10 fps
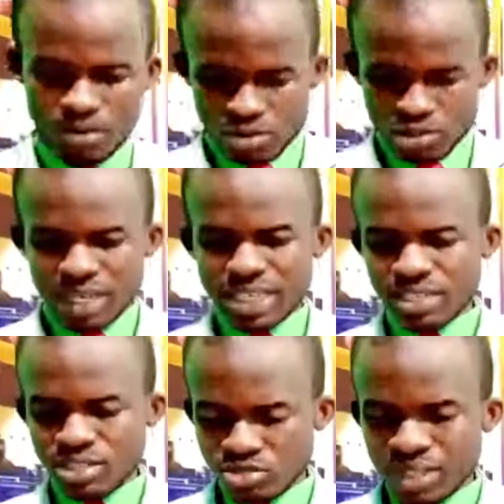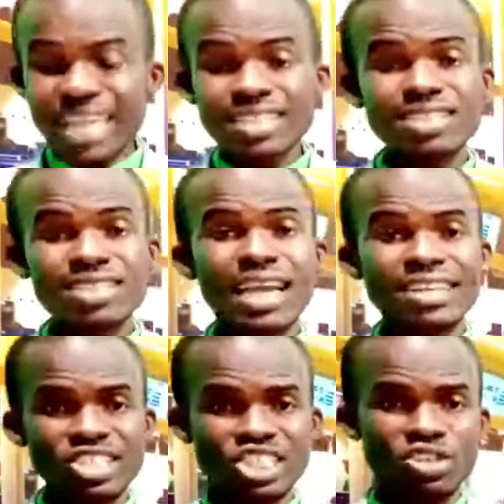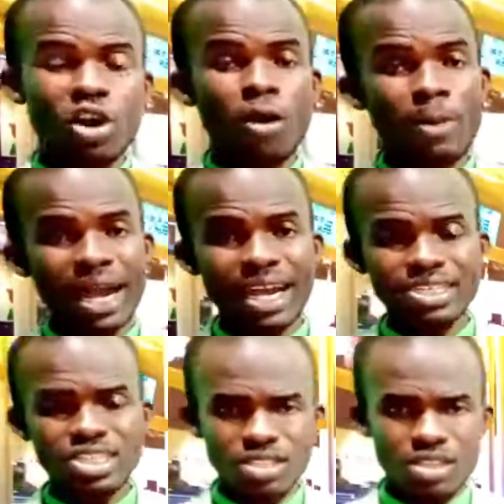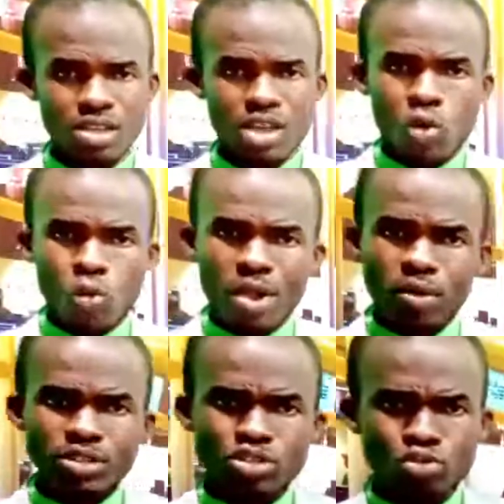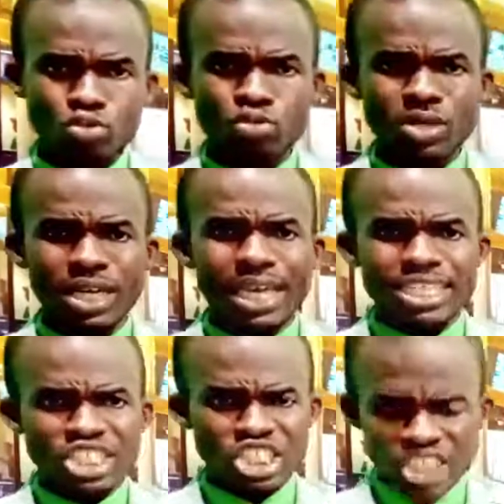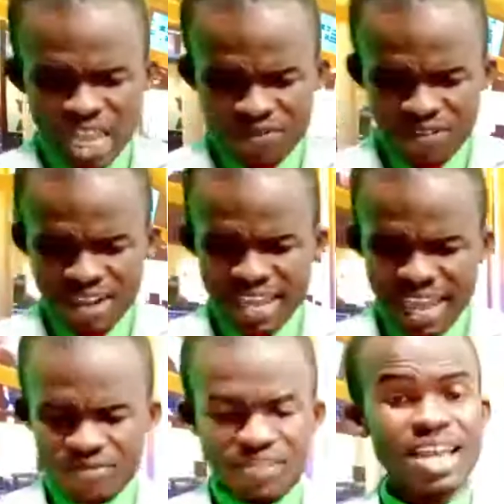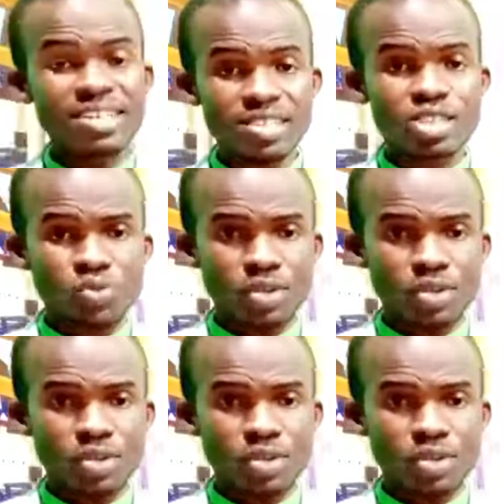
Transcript: So, in, in today's edition or part, we want to share further evidences with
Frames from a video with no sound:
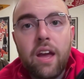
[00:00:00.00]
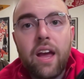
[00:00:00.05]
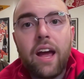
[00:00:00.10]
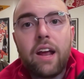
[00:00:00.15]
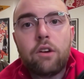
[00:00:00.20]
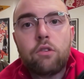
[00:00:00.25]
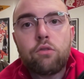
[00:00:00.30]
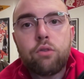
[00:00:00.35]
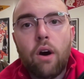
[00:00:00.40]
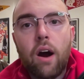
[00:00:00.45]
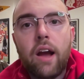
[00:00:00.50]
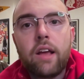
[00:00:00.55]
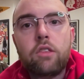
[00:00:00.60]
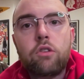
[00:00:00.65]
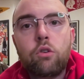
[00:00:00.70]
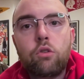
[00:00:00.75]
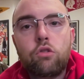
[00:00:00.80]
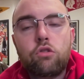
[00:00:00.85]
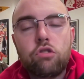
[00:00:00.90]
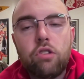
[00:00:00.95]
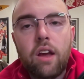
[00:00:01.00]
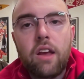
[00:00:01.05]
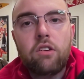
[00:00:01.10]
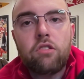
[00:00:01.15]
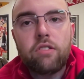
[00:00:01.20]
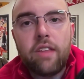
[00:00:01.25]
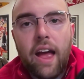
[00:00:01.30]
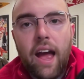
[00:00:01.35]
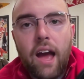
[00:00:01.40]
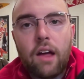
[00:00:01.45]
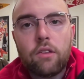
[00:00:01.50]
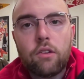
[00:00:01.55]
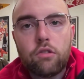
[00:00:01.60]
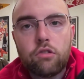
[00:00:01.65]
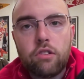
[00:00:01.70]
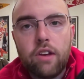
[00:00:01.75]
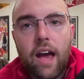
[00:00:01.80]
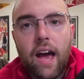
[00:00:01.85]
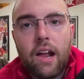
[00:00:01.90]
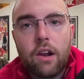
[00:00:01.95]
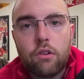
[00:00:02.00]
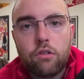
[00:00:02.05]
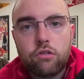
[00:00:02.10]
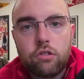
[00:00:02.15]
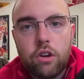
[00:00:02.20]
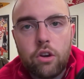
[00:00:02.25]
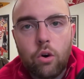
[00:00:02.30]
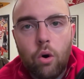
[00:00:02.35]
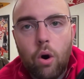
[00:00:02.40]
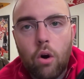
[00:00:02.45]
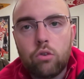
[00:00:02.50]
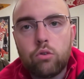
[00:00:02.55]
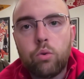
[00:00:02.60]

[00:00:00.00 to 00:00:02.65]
and trying to chase down the Seattle Seahawks,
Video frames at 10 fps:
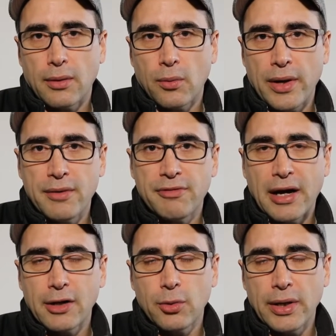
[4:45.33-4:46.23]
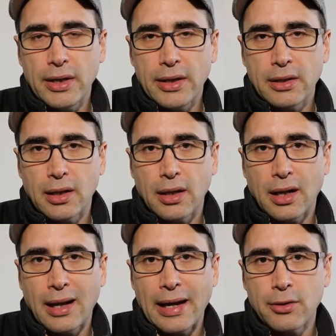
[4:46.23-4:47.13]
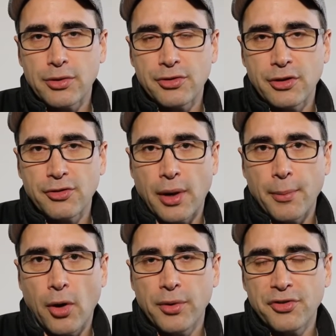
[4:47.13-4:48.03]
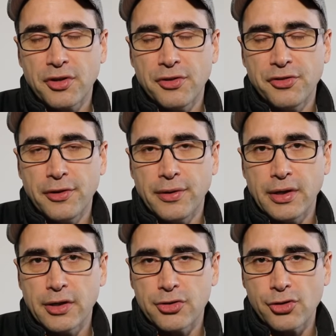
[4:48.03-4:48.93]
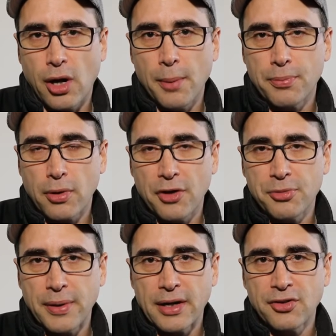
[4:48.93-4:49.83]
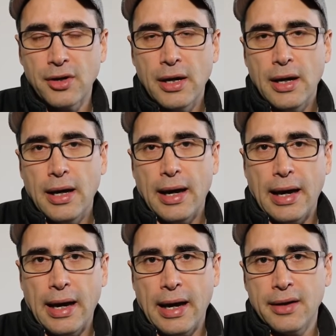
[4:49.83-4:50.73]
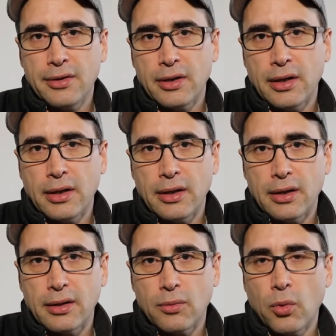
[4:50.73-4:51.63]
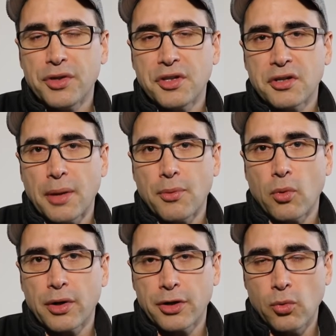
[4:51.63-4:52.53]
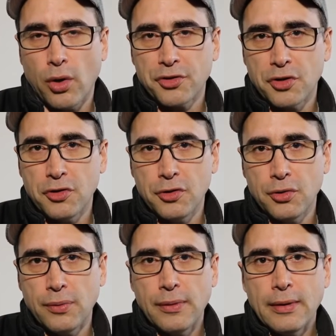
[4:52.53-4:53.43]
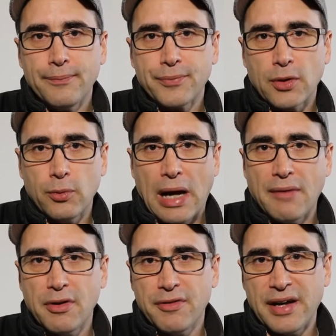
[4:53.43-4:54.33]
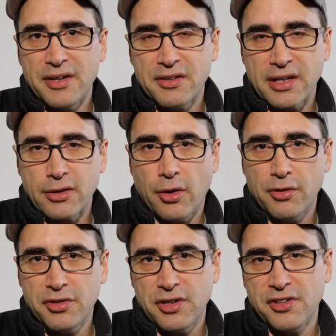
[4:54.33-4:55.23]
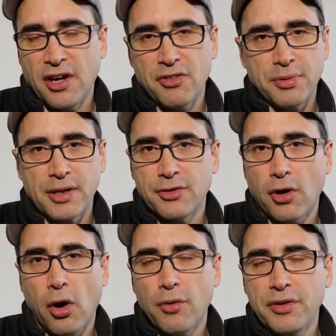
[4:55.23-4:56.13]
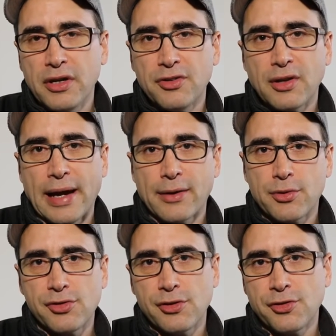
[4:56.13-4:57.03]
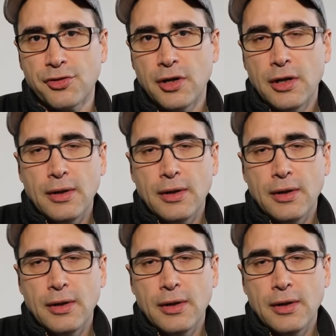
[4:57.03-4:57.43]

When evaluating languages, I'm always considering the job prospects and what the type of work you want to do rather than the technology itself, because all these languages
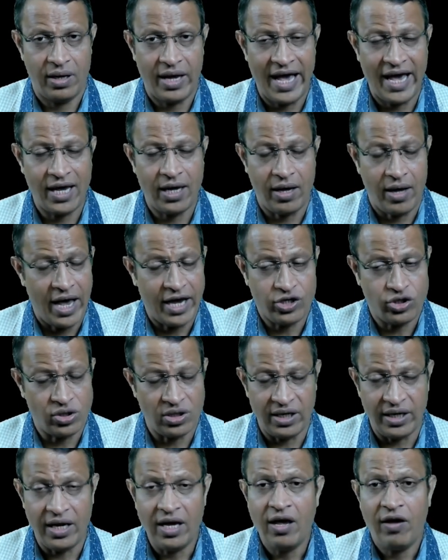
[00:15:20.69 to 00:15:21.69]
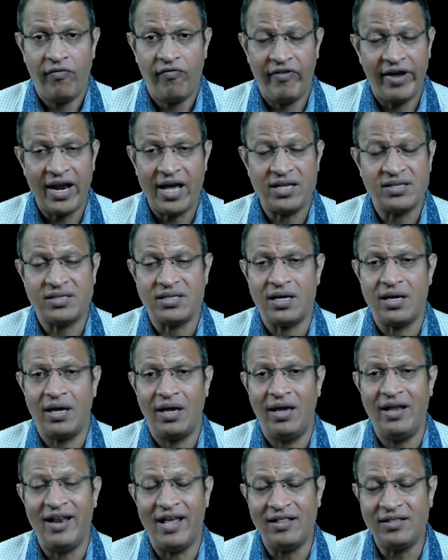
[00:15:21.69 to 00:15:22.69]
uh, actually whereas
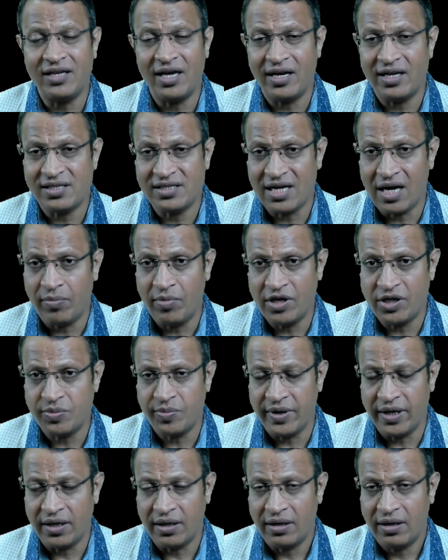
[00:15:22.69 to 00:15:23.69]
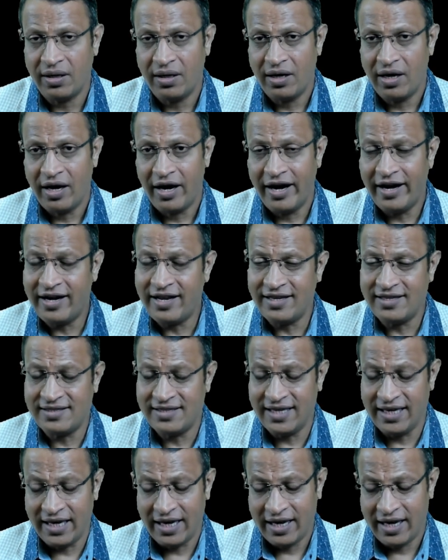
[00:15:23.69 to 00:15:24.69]
in healthcare establishment, it is
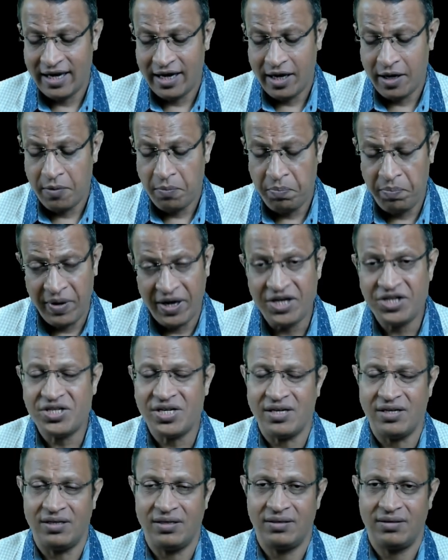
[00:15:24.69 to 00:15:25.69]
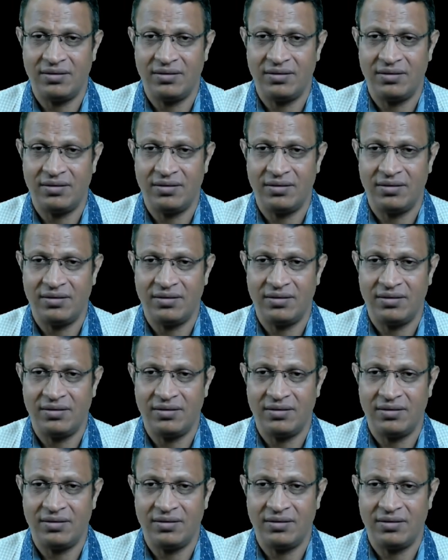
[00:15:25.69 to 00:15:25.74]
the patient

Your assignment: From the line with "[00:00:00.45]" down to the end of the entries, retype each line exactly as written, but drop the pictures.

Your response:
[00:00:00.45]
[00:00:00.50]
[00:00:00.55]
[00:00:00.60]
[00:00:00.65]
[00:00:00.70]
[00:00:00.75]
[00:00:00.80]
[00:00:00.85]
[00:00:00.90]
[00:00:00.95]
[00:00:01.00]
[00:00:01.05]
[00:00:01.10]
[00:00:01.15]
[00:00:01.20]
[00:00:01.25]
[00:00:01.30]
[00:00:01.35]
[00:00:01.40]
[00:00:01.45]
[00:00:01.50]
[00:00:01.55]
[00:00:01.60]
[00:00:01.65]
[00:00:01.70]
[00:00:01.75]
[00:00:01.80]
[00:00:01.85]
[00:00:01.90]
[00:00:01.95]
[00:00:02.00]
[00:00:02.05]
[00:00:02.10]
[00:00:02.15]
[00:00:02.20]
[00:00:02.25]
[00:00:02.30]
[00:00:02.35]
[00:00:02.40]
[00:00:02.45]
[00:00:02.50]
[00:00:02.55]
[00:00:02.60]

[00:00:00.00 to 00:00:02.65]
and trying to chase down the Seattle Seahawks,
Video frames at 10 fps:
[4:45.33-4:46.23]
[4:46.23-4:47.13]
[4:47.13-4:48.03]
[4:48.03-4:48.93]
[4:48.93-4:49.83]
[4:49.83-4:50.73]
[4:50.73-4:51.63]
[4:51.63-4:52.53]
[4:52.53-4:53.43]
[4:53.43-4:54.33]
[4:54.33-4:55.23]
[4:55.23-4:56.13]
[4:56.13-4:57.03]
[4:57.03-4:57.43]

When evaluating languages, I'm always considering the job prospects and what the type of work you want to do rather than the technology itself, because all these languages
[00:15:20.69 to 00:15:21.69]
[00:15:21.69 to 00:15:22.69]
uh, actually whereas
[00:15:22.69 to 00:15:23.69]
[00:15:23.69 to 00:15:24.69]
in healthcare establishment, it is
[00:15:24.69 to 00:15:25.69]
[00:15:25.69 to 00:15:25.74]
the patient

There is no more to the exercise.